For more details on file manifests and the files under log/ directory, please refer to the dedicated page here.

realigner/

The realigner/ directory contains realignments of reads against the HLA reference sequence in BAM format.

NA18740_class1
├─ realigner/
  ├─ log/
  ├─ NA18740.hla.realn.bam
  ├─ NA18740.hla.realn.bam.bai
  ├─ NA18740.realigner.file_manifest.json
  • NA18740.hla.realn.bam: This file contains the realignment result and also serves as the input to the typer component. Realignments are sorted by coordinates and indexed.
  • NA18740.realigner.file_manifest.json: The JSON file is the file manifest for the realigner component.

typer/

All typing results are stored in the typer/ directory, as shown below.

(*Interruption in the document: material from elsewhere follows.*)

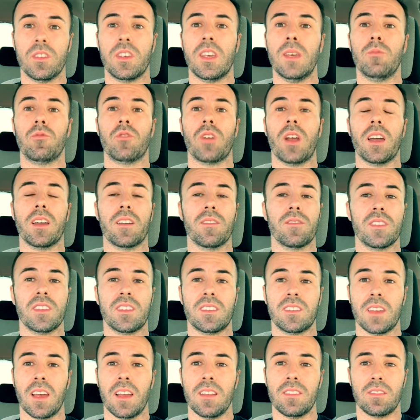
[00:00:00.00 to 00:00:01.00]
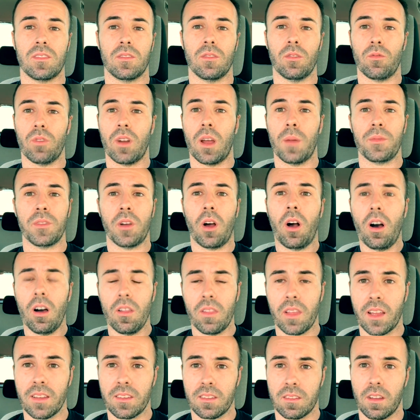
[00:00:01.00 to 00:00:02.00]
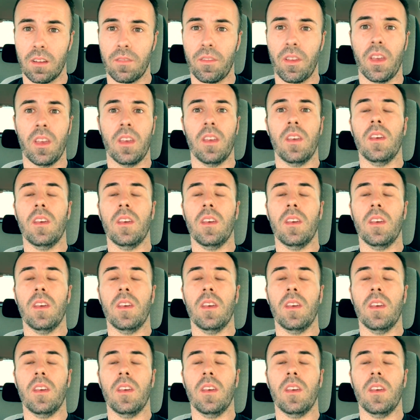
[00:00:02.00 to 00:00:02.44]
you keep track of the sets, the reps, all that stuff.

For a detailed explanation of each file, please refer to the mhctyper documentation.

NA18740_class1
├─ typer/
  ├─ NA18740.a1.tsv
  ├─ NA18740.a2.tsv
  ├─ NA18740.hlatyping.res.tsv

finalizer/

The finalizer/ directory contains the sample-level HLA reference and the corresponding realignment, which are convenient for downstream analyses such as LOH detection.

NA18740_class1
├─ finalizer/
  ├─ log/
  ├─ NA18740.hla.fasta
  ├─ NA18740.hla.nix
  ├─ NA18740.hla.realn.bam
  ├─ NA18740.hla.realn.bam.bai
  ├─ NA18740.realigner.file_manifest.json
  ├─ NA18740.finalizer.file_manifest.json
  • NA18740.hla.fasta: The sample-level HLA reference with typed alleles by the typer component.
  • NA18740.hla.nix: The accompanying index for the sample-level HLA reference, produced by novoindex.

Note

In the context of a paired normal and tumor samples, "sample-level" HLA reference implies a reference specific to the subject or individual.

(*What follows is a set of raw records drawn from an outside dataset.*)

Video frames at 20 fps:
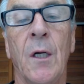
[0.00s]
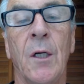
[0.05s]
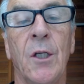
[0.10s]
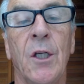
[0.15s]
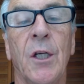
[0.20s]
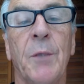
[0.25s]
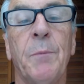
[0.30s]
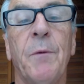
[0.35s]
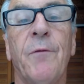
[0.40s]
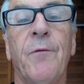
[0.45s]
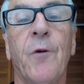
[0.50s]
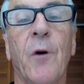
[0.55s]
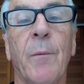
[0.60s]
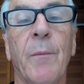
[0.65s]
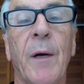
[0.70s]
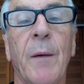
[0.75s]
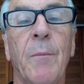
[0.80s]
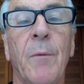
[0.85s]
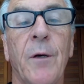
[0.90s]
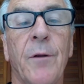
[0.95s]
Just before
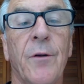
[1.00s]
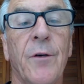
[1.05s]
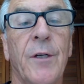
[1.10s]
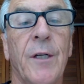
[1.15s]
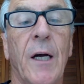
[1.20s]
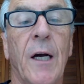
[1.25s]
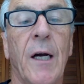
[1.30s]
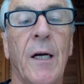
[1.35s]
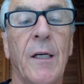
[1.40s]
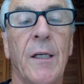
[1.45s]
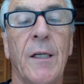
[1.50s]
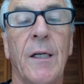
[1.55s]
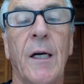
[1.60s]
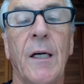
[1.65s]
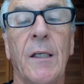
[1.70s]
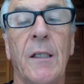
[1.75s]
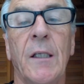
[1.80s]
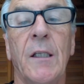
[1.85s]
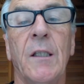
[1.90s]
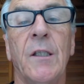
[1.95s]
my mother died in
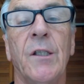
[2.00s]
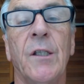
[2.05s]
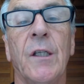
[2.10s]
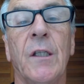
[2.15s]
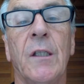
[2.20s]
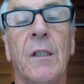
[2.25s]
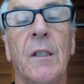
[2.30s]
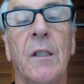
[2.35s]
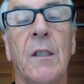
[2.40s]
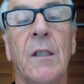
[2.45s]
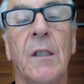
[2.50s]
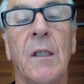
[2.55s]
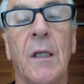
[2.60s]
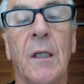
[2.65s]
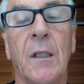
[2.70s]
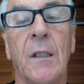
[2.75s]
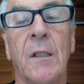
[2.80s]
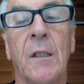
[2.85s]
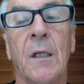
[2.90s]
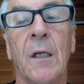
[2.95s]

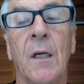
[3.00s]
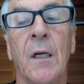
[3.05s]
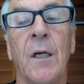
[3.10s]
1966,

  • NA18740.hla.realn.bam: The realignment file, generated by aligning fished reads against the alleles included in the sample-level reference.

Note

Although the file NA18740.hla.realn.bam appears in both the finalizer and realigner/ directories, they contains different set of MHC alleles. The BAM file in the finalizer/ directory includes only the alleles typed by the typer component, whereas the one in the realigner/ directory contains a broader set of MHC alleles.